This has been an issue with MySQL client drivers for years. I found and fixed the same issue in MariaDB Connector/J (JDBC driver (wire compatible with MySQL databases) in 2015. It rejects LOCAL DATA requests from the server unless the client app preregistered an InputStream (Java interface for generic stream of bytes) as data for the command being executing.

This is one of the many many reasons I love open source database drivers. I was able to find and fix this issue only because I could see the source code. Similar "features" in proprietary databases could go unnoticed for years and even when discovered may not have feature flags to disable them.


Similarly, MySQL Connector/J also used to attempt to deserialize binary data that looked like a serialized Java object (CVE-2017-3523).

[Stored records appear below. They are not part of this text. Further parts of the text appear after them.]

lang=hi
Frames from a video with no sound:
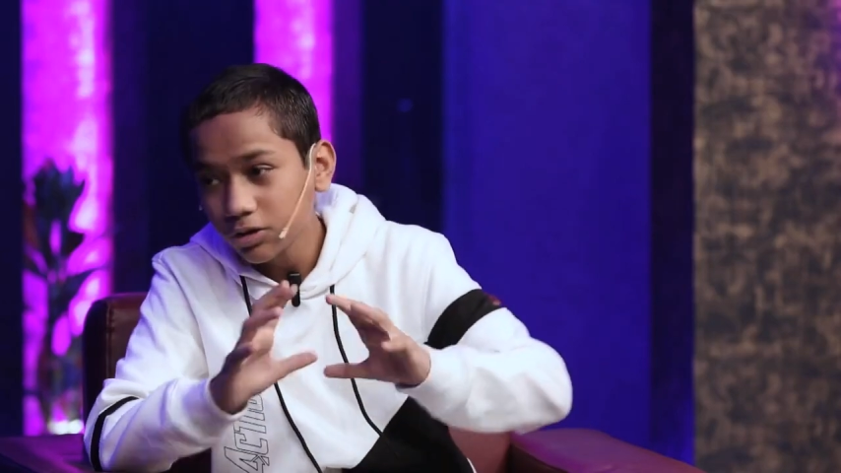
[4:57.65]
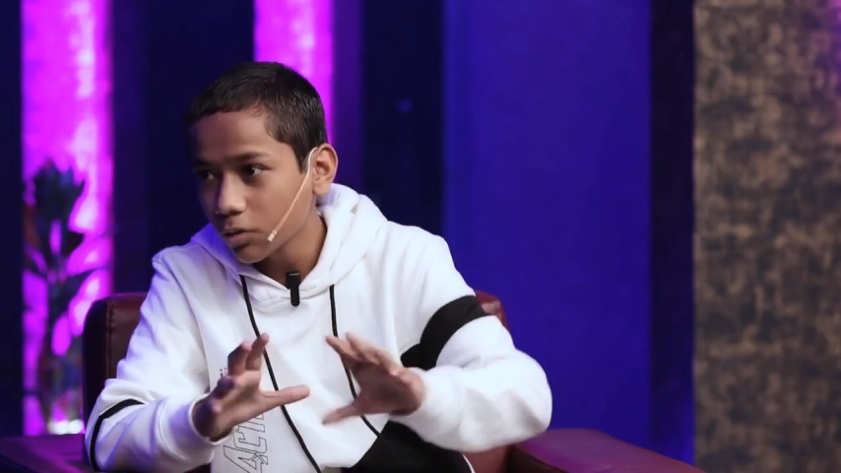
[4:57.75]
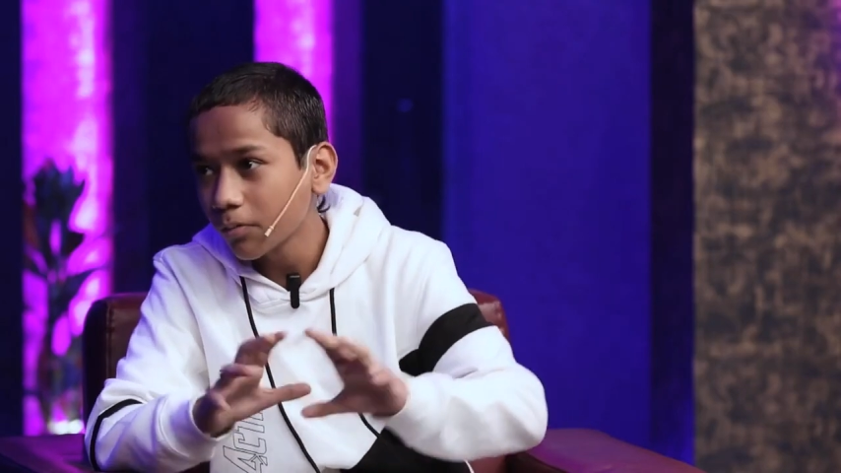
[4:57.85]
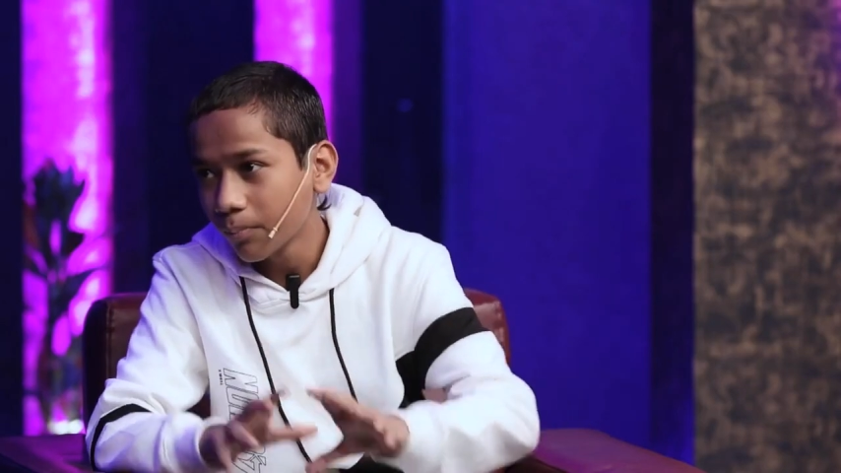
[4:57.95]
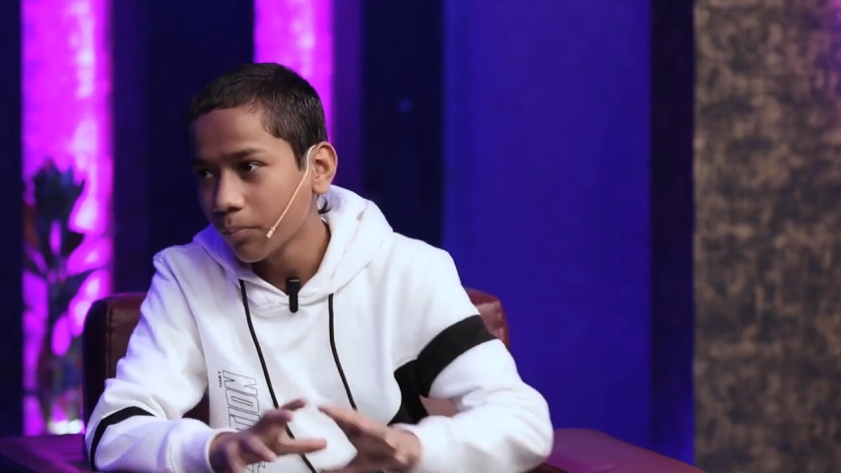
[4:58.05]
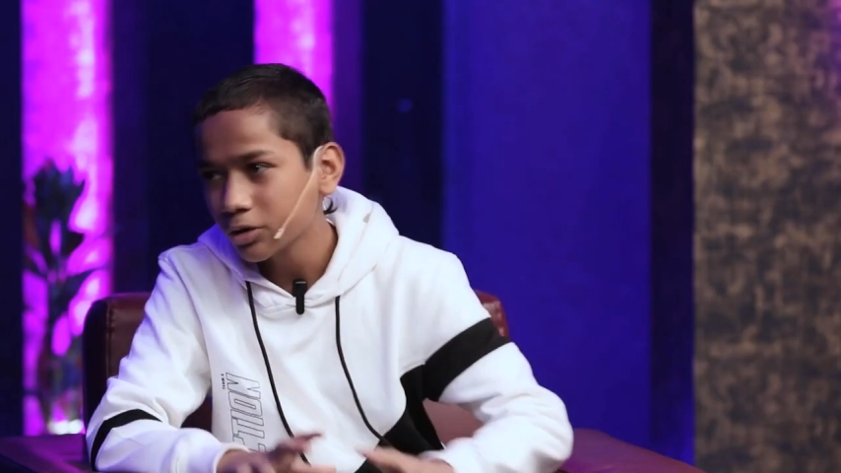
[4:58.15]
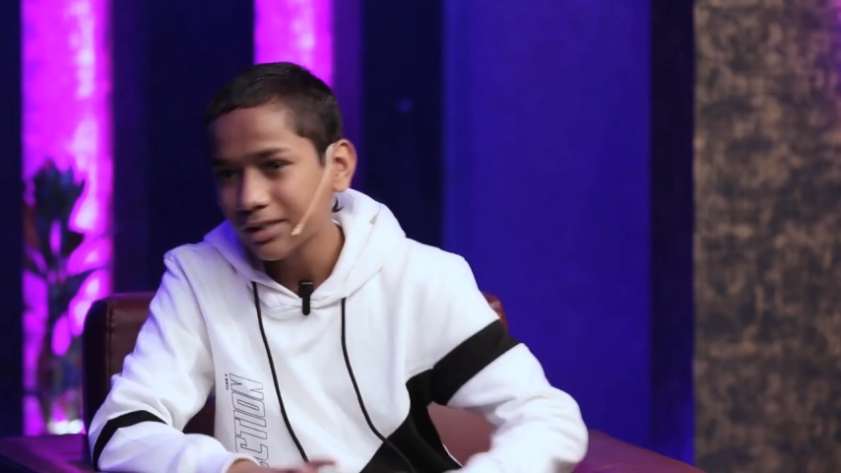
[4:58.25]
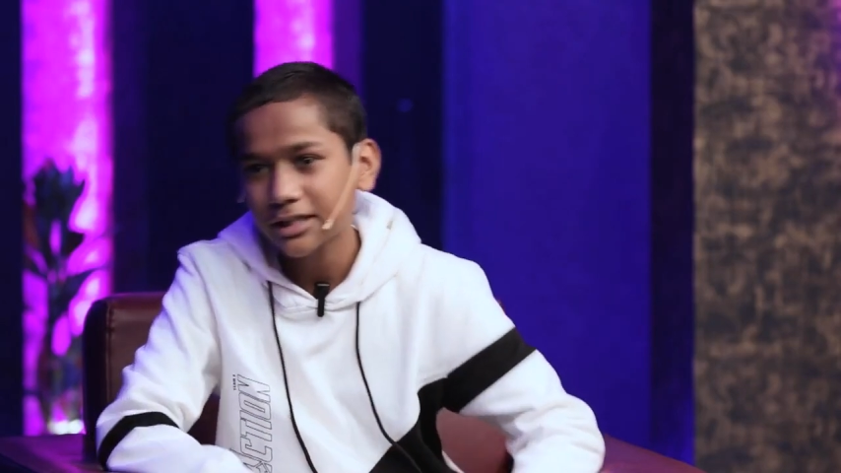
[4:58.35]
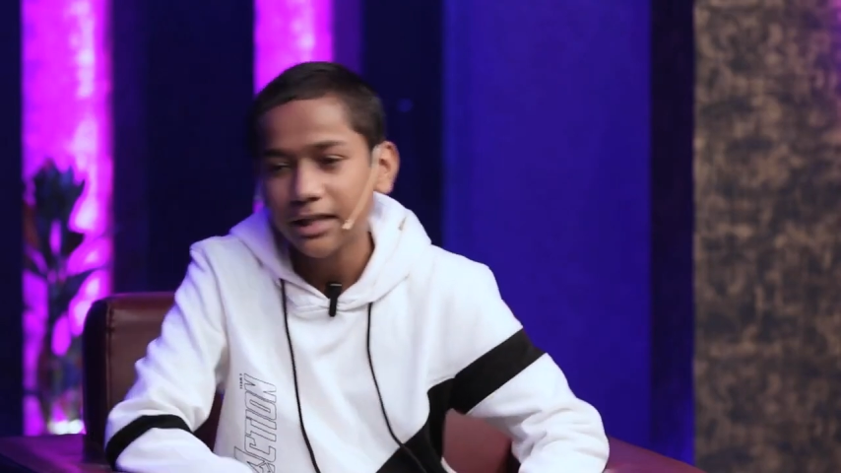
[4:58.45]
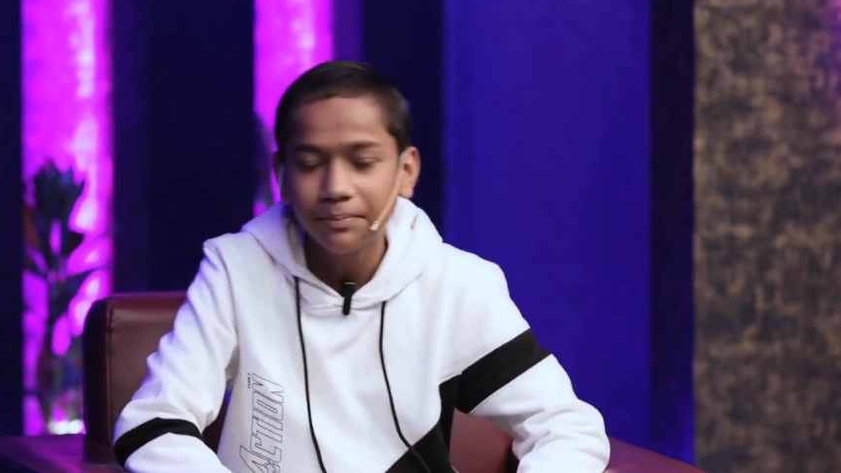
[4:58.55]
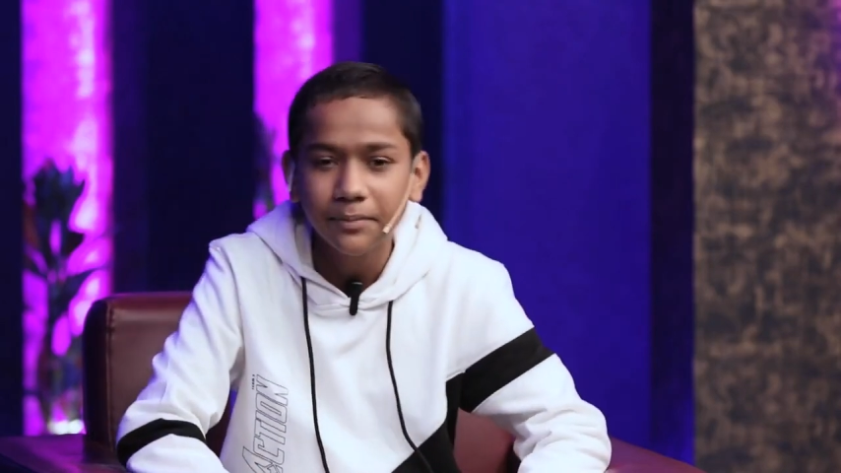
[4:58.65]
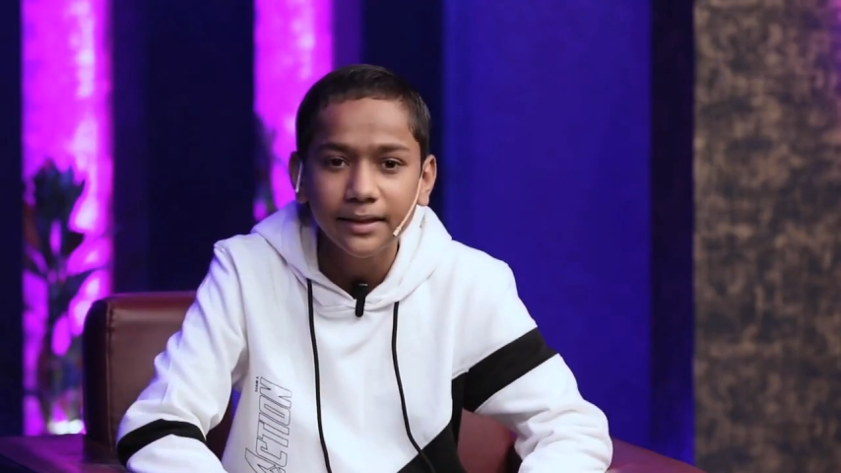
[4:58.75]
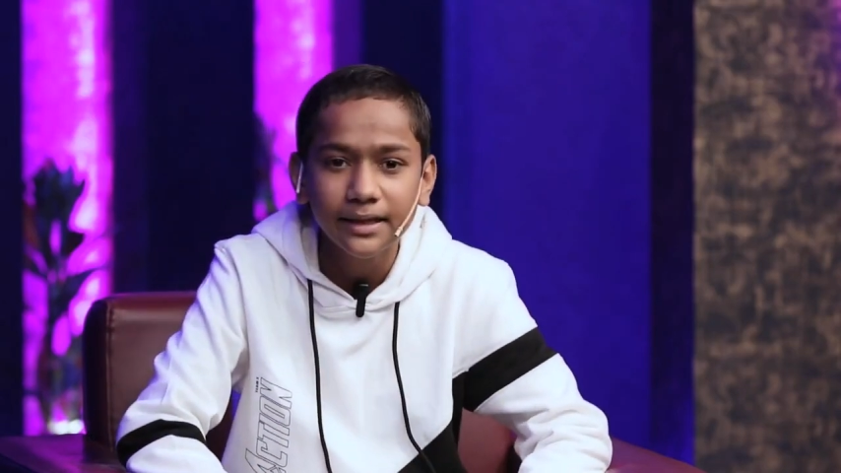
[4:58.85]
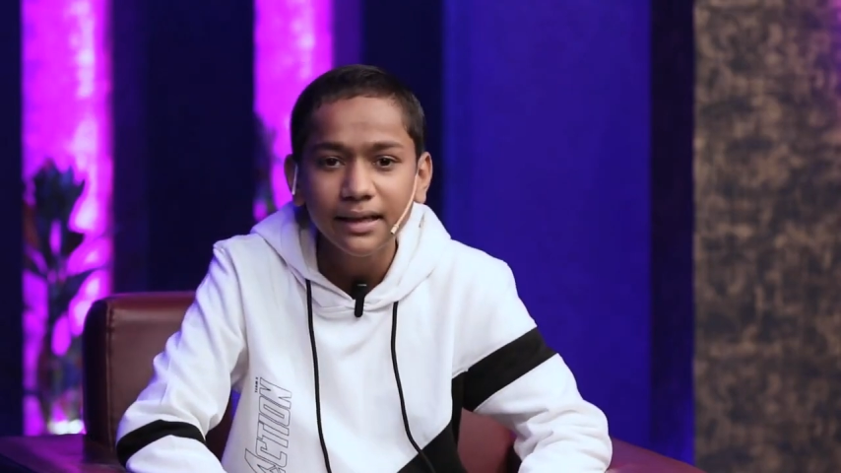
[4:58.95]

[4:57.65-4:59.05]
जो मोस्टली एक्सेप्टेड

Doing this with untrusted data can often be used to obtain arbitrary code execution. Connecting to an untrusted server does not appear to be a use-case that received enough attention.


This seems like a weird design choice. Why would you need to load a file from the file system as part of a select?

Unless I'm missing some kind of use case this seems like a bad protocol design.


Loading a CSV is a common use case. PostgreSQL has a similar \COPY command used for a similar purpose (but that's a client side command not server side as far as I know),


psql’s \copy command utilizes the server’s COPY functionality, which absolutely can read and write files on the server or run commands there [1].

  COPY with a file name instructs the PostgreSQL server to directly read from or
  write to a file.  The file must be accessible by the PostgreSQL user (the user
  ID the server runs as) and the name must be specified from the viewpoint of the
  server.

Clients using COPY, including psql’s \copy, often pass STDIN or STDOUT as the “file”, which allows data to be transmitted over the wire rather from the server’s filesystem.

https://www.postgresql.org/docs/11/sql-copy.html


https://www.postgresql.org/docs/9.0/sql-copy.html

PostgreSQL COPY can read or write to server files, though it requires superuser permissions.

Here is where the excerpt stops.